Your task: Please repeat each line below exactly, with no images in the copy.

Stored data:

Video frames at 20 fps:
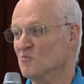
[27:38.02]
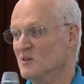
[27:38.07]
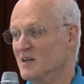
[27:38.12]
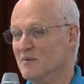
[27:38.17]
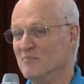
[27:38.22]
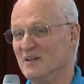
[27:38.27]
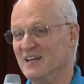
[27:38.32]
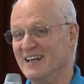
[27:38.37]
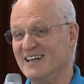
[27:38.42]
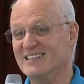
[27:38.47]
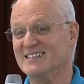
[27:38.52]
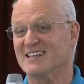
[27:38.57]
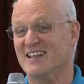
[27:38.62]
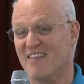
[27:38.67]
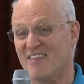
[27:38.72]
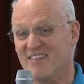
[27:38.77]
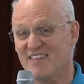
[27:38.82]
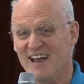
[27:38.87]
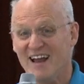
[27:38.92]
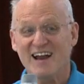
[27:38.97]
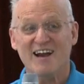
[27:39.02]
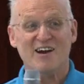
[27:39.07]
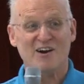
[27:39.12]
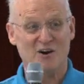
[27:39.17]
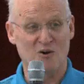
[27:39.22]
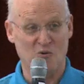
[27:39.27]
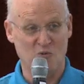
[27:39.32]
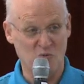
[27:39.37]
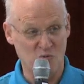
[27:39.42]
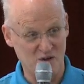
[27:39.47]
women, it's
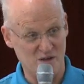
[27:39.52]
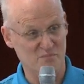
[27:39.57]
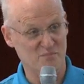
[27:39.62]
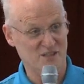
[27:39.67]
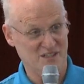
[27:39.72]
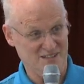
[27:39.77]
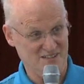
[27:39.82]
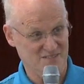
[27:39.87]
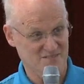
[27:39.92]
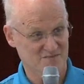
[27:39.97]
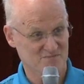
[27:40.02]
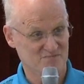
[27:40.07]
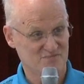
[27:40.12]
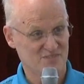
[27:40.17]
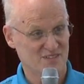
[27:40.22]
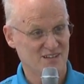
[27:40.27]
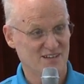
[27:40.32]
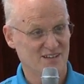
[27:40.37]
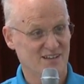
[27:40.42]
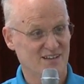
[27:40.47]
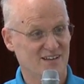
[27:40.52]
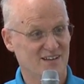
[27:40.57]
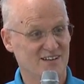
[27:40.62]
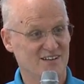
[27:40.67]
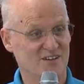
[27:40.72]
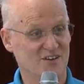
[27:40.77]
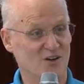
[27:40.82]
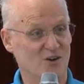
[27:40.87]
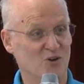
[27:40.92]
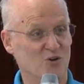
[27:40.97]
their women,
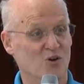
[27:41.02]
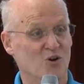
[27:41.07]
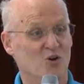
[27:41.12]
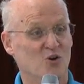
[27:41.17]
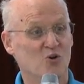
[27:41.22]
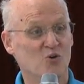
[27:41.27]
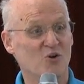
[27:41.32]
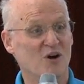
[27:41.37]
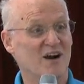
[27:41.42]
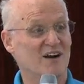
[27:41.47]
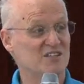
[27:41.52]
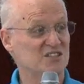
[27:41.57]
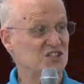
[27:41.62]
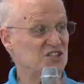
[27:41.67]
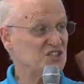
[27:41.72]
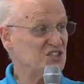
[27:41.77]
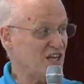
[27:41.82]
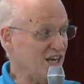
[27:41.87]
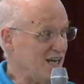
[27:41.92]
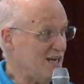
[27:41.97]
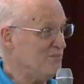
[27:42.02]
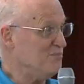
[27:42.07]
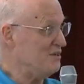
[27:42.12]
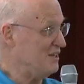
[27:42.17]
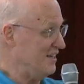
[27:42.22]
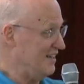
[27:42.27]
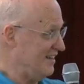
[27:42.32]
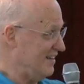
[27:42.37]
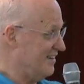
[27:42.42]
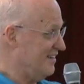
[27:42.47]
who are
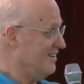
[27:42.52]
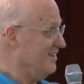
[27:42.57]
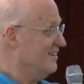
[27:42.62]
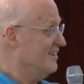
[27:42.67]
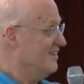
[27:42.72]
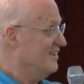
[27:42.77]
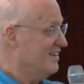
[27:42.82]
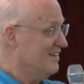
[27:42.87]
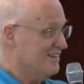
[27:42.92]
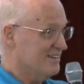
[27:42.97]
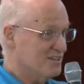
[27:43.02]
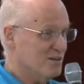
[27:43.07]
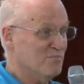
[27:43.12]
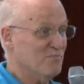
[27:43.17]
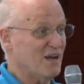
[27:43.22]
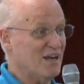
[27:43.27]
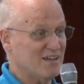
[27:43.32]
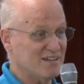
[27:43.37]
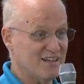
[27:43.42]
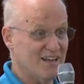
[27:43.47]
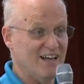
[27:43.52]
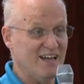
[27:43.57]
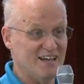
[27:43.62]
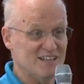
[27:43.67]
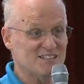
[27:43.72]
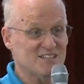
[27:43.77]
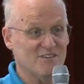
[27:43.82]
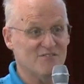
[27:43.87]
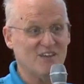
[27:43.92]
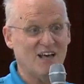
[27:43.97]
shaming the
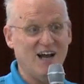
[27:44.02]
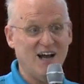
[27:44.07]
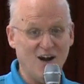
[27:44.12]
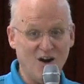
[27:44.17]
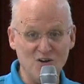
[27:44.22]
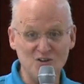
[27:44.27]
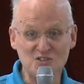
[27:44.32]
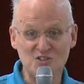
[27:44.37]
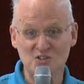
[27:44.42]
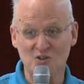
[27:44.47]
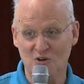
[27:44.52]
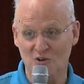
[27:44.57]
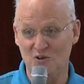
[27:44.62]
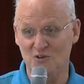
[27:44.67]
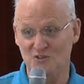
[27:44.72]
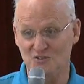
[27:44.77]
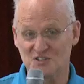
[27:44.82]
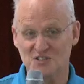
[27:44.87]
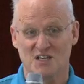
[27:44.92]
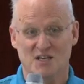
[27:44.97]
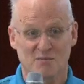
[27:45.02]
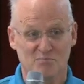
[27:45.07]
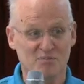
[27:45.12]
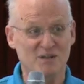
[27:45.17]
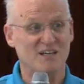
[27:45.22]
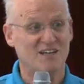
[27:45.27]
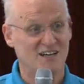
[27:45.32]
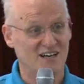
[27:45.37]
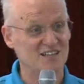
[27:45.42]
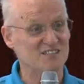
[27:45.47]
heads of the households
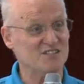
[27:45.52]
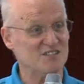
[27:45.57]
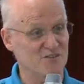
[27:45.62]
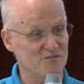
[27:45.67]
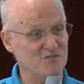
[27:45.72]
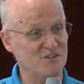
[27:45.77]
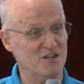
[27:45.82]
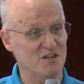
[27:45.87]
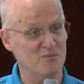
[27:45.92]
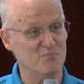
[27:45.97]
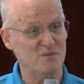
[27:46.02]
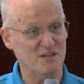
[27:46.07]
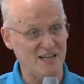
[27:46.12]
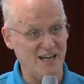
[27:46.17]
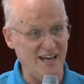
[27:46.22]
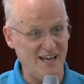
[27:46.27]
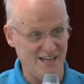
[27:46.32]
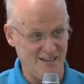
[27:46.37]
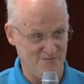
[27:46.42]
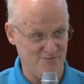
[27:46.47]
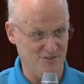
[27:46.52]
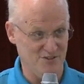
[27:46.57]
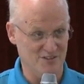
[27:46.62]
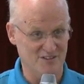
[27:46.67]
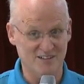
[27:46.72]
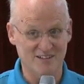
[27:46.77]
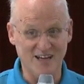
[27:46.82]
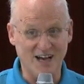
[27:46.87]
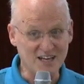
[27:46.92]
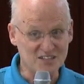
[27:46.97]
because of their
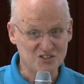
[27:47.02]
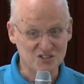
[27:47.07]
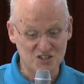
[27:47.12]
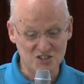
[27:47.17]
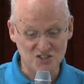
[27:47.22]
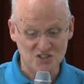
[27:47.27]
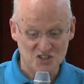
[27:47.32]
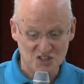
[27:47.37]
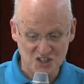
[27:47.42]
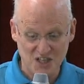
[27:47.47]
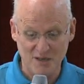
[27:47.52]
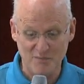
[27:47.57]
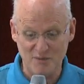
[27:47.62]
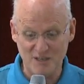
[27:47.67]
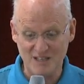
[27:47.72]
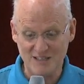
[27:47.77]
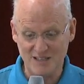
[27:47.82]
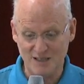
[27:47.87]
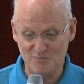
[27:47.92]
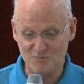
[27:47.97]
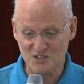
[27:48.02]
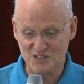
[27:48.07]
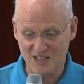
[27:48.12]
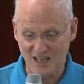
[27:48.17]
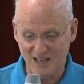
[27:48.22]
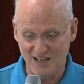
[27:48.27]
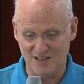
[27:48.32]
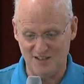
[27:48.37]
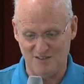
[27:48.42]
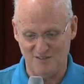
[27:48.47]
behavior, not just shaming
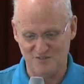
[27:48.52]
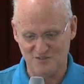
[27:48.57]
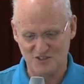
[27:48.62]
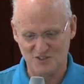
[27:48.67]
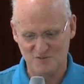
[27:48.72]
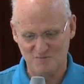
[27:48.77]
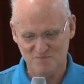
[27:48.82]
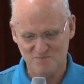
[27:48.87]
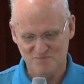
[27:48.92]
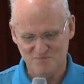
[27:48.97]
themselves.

Exercise solution:
Video frames at 20 fps:
[27:38.02]
[27:38.07]
[27:38.12]
[27:38.17]
[27:38.22]
[27:38.27]
[27:38.32]
[27:38.37]
[27:38.42]
[27:38.47]
[27:38.52]
[27:38.57]
[27:38.62]
[27:38.67]
[27:38.72]
[27:38.77]
[27:38.82]
[27:38.87]
[27:38.92]
[27:38.97]
[27:39.02]
[27:39.07]
[27:39.12]
[27:39.17]
[27:39.22]
[27:39.27]
[27:39.32]
[27:39.37]
[27:39.42]
[27:39.47]
women, it's
[27:39.52]
[27:39.57]
[27:39.62]
[27:39.67]
[27:39.72]
[27:39.77]
[27:39.82]
[27:39.87]
[27:39.92]
[27:39.97]
[27:40.02]
[27:40.07]
[27:40.12]
[27:40.17]
[27:40.22]
[27:40.27]
[27:40.32]
[27:40.37]
[27:40.42]
[27:40.47]
[27:40.52]
[27:40.57]
[27:40.62]
[27:40.67]
[27:40.72]
[27:40.77]
[27:40.82]
[27:40.87]
[27:40.92]
[27:40.97]
their women,
[27:41.02]
[27:41.07]
[27:41.12]
[27:41.17]
[27:41.22]
[27:41.27]
[27:41.32]
[27:41.37]
[27:41.42]
[27:41.47]
[27:41.52]
[27:41.57]
[27:41.62]
[27:41.67]
[27:41.72]
[27:41.77]
[27:41.82]
[27:41.87]
[27:41.92]
[27:41.97]
[27:42.02]
[27:42.07]
[27:42.12]
[27:42.17]
[27:42.22]
[27:42.27]
[27:42.32]
[27:42.37]
[27:42.42]
[27:42.47]
who are
[27:42.52]
[27:42.57]
[27:42.62]
[27:42.67]
[27:42.72]
[27:42.77]
[27:42.82]
[27:42.87]
[27:42.92]
[27:42.97]
[27:43.02]
[27:43.07]
[27:43.12]
[27:43.17]
[27:43.22]
[27:43.27]
[27:43.32]
[27:43.37]
[27:43.42]
[27:43.47]
[27:43.52]
[27:43.57]
[27:43.62]
[27:43.67]
[27:43.72]
[27:43.77]
[27:43.82]
[27:43.87]
[27:43.92]
[27:43.97]
shaming the
[27:44.02]
[27:44.07]
[27:44.12]
[27:44.17]
[27:44.22]
[27:44.27]
[27:44.32]
[27:44.37]
[27:44.42]
[27:44.47]
[27:44.52]
[27:44.57]
[27:44.62]
[27:44.67]
[27:44.72]
[27:44.77]
[27:44.82]
[27:44.87]
[27:44.92]
[27:44.97]
[27:45.02]
[27:45.07]
[27:45.12]
[27:45.17]
[27:45.22]
[27:45.27]
[27:45.32]
[27:45.37]
[27:45.42]
[27:45.47]
heads of the households
[27:45.52]
[27:45.57]
[27:45.62]
[27:45.67]
[27:45.72]
[27:45.77]
[27:45.82]
[27:45.87]
[27:45.92]
[27:45.97]
[27:46.02]
[27:46.07]
[27:46.12]
[27:46.17]
[27:46.22]
[27:46.27]
[27:46.32]
[27:46.37]
[27:46.42]
[27:46.47]
[27:46.52]
[27:46.57]
[27:46.62]
[27:46.67]
[27:46.72]
[27:46.77]
[27:46.82]
[27:46.87]
[27:46.92]
[27:46.97]
because of their
[27:47.02]
[27:47.07]
[27:47.12]
[27:47.17]
[27:47.22]
[27:47.27]
[27:47.32]
[27:47.37]
[27:47.42]
[27:47.47]
[27:47.52]
[27:47.57]
[27:47.62]
[27:47.67]
[27:47.72]
[27:47.77]
[27:47.82]
[27:47.87]
[27:47.92]
[27:47.97]
[27:48.02]
[27:48.07]
[27:48.12]
[27:48.17]
[27:48.22]
[27:48.27]
[27:48.32]
[27:48.37]
[27:48.42]
[27:48.47]
behavior, not just shaming
[27:48.52]
[27:48.57]
[27:48.62]
[27:48.67]
[27:48.72]
[27:48.77]
[27:48.82]
[27:48.87]
[27:48.92]
[27:48.97]
themselves.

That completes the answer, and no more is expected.